Afterword. More musings on tech optimism
Thanks for all of the great feedback into the recent Substacks on techno-optimism and five reasons to be optimistic about AI, jobs and skills. I’m keen to come back to both subjects in more detail over the next few weeks, but there were a few things that I’ve listened to and read over the past few weeks that provide an interesting angle into the techno-optimism discussion.
The first was Ezra Klein, who said on his podcast that when people describe him as a tech-optimist, his response is always that he is a “political realist”, meaning that most of the priorities of progressives can only be achieved via technology. This is an interesting thought about tech-optimists moving focus and messaging from the perils of technology from its promise. This case was also made by former Prime Minister, Tony Blair, who correctly made the case that the only way for the UK to prosper is by fully embracing the promise of technology and AI.
The second techno-optimist point was about Margaret Thatcher, a politician I’d never previously thought of as a techno-optimist. I’m reading Dominic Sandbrook’s excellent Who Dares Wins, which is the latest in his tremendous series of British post-war histories.
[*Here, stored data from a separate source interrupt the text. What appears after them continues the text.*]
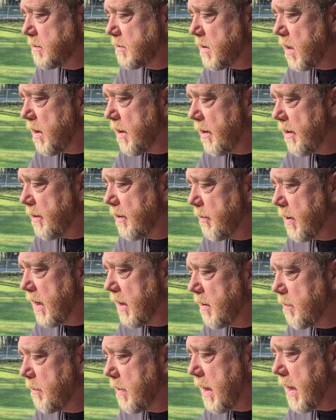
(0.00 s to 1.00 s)
The
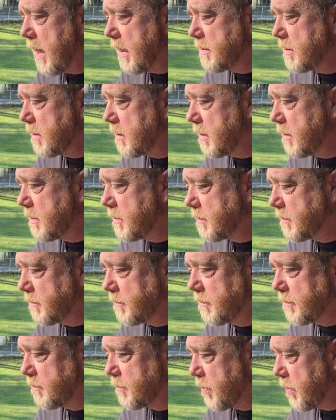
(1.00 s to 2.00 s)
bacon bags are a
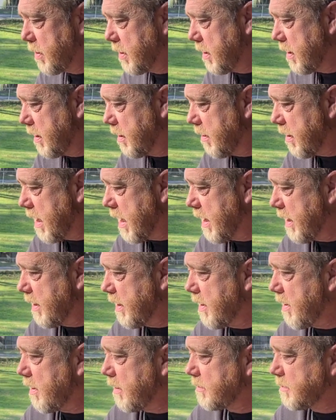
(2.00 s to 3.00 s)
pretty good little
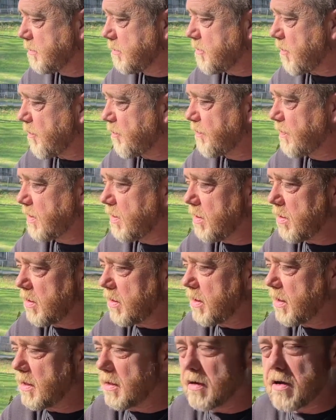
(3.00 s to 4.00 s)
idea.
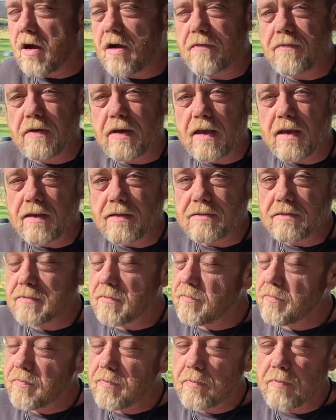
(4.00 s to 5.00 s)
Cooking in coffee cans,
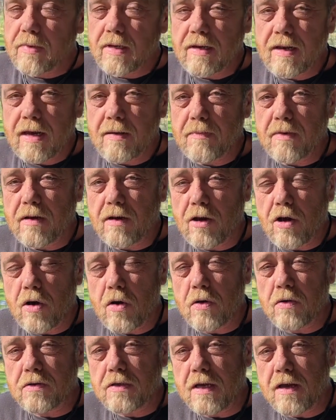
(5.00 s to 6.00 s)
been happening a
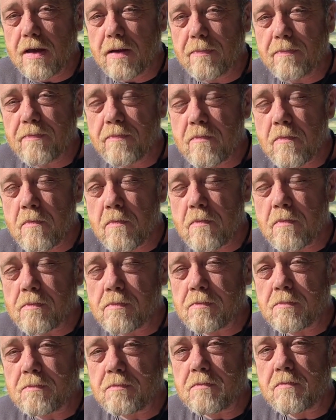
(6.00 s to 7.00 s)
long time.
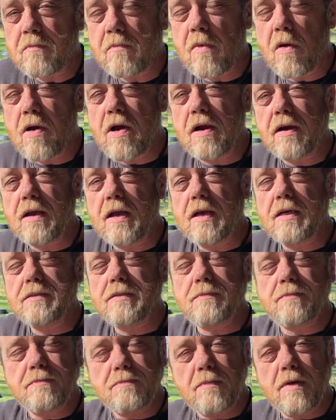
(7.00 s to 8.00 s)
All right, guys,
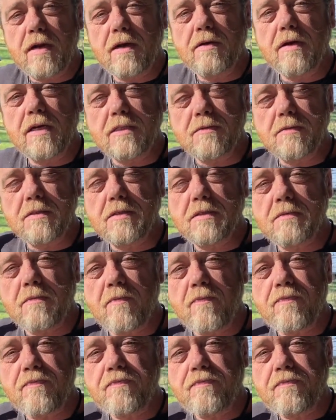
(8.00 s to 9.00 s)
Merry Christmas.
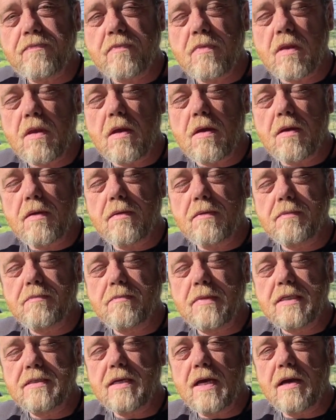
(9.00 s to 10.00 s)

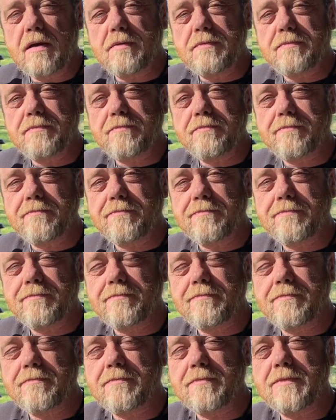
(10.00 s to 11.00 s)
Peace out.
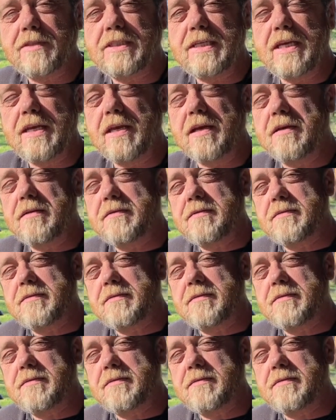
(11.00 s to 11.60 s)
See ya.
In the book, Sandbrook talks about Thatcher’s zeal for ensuring that the UK made the most of the opportunities of the microchip, arguing that “we must be way up front in the new industries… for new technologies bring new opportunities as well.” This involved, in 1981 appointing Kenneth Baker as Minister for Information Technology, getting computers in schools and having a prime-time BBC programme based on learning computer skills, which gained over 7 million viewers. One of Baker’s first acts after being appointed IT Minister was to describe fears of the microchip leading to job losses as “absolute balls”. The poster child of this wave of British techno-optimism was Acorn computers, which is sadly now defunct but was amongst the first to make the personal computer in the home a reality and lives on, with its joint-venture with Apple that launched in 1990 now known as ARM.
Klein and Mrs Thatcher are a useful reminder that tech optimists can come from across the political spectrum. Something that unites optimists across the spectrum today is a belief in the importance of manufacturing. And nothing will be more important than technological advance to ensuring a manufacturing resurgence.